En vertu du principe de complémentarité , la Cour ne peut toutefois exercer sa compétence que dans les cas où les Etats ne souhaitent pas ou ne peuvent pas poursuivre les criminels. Les Etats peuvent contester la compétence de la Cour mais à l'issue de la procédure de contestation, la décision finale appartient à la CPI, juge de sa compétence et de la recevabilité des affaires qui lui sont soumises.

L'article 124 de la convention de Rome permet aux Etats parties de déclarer que pour une période de sept ans à partir de l'entrée en vigueur du statut, ils n'accepteront pas la compétence de la Cour à l'égard des crimes de guerre, lorsqu'il est allégué qu'un tel crime a été commis sur leur territoire ou par leurs ressortissants. Seules la France et la Colombie ont demandé à bénéficier de cette stipulation.
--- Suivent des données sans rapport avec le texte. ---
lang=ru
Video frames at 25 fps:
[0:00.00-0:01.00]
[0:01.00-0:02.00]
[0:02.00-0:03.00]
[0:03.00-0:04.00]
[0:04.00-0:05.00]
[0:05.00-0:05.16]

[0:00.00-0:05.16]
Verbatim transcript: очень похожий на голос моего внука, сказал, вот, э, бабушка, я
* 1 Rapport sur la proposition de loi relative à la coopération avec la Cour pénale internationale par M. Patrice Gélard au nom de la commission des lois, n° 205, Sénat, 2001-2002.
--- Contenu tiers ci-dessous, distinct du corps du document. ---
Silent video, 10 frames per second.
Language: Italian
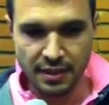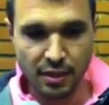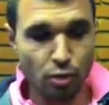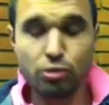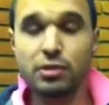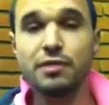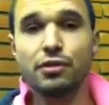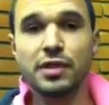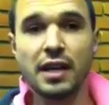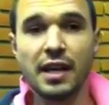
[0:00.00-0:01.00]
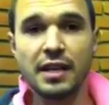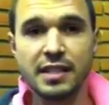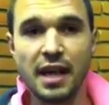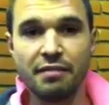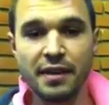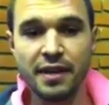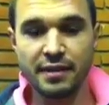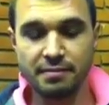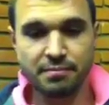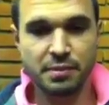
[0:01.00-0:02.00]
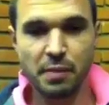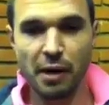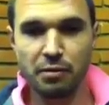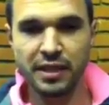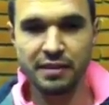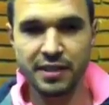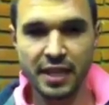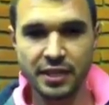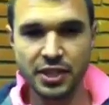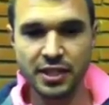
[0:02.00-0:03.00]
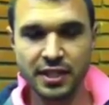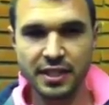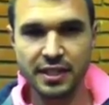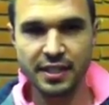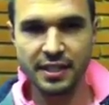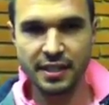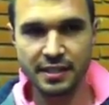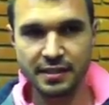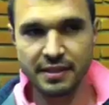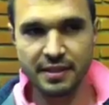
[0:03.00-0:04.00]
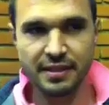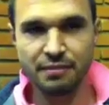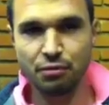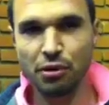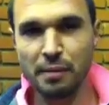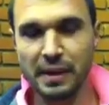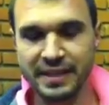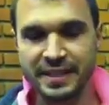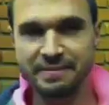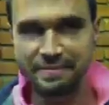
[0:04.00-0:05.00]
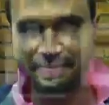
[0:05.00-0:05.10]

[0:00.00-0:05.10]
saluto tutti i tifosi dell'Ellas Life e speriamo di rivederci in, futuramente.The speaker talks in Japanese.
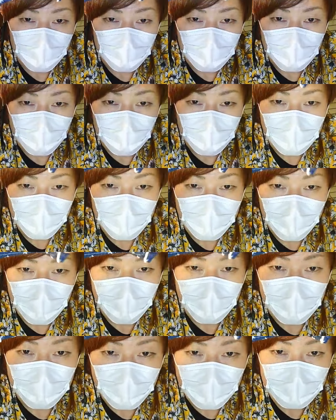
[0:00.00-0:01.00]
入れ
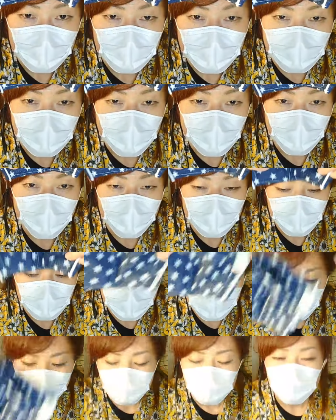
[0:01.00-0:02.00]
て使うっ
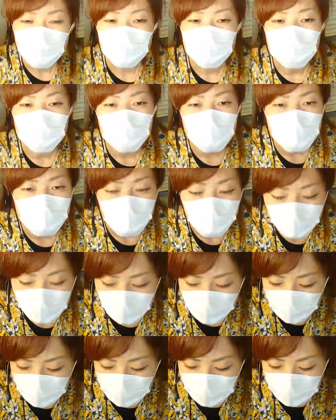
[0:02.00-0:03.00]
ていうことだけは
* 2 Sur la base du chapitre VII de la Charte des Nations unies qui confère au Conseil de sécurité des pouvoirs « en cas de menace contre la paix, de rupture de la paix et d'acte d'agression ».

* 3 Cette loi détermine les règles relatives à l'entraide judiciaire, à l'arrestation, à la remise ainsi qu'à l'exécution des peines et des mesures de réparation.

* 4 Le statut de Rome vise aussi le crime d'agression dont la définition a été toutefois différée au moment où le statut serait révisé.

* 5 Le Conseil de sécurité peut saisir la cour d'une affaire relevant du chapitre VII (menace contre la paix » ou au contraire suspendre l'action de la cour (article 16 du statut de Rome).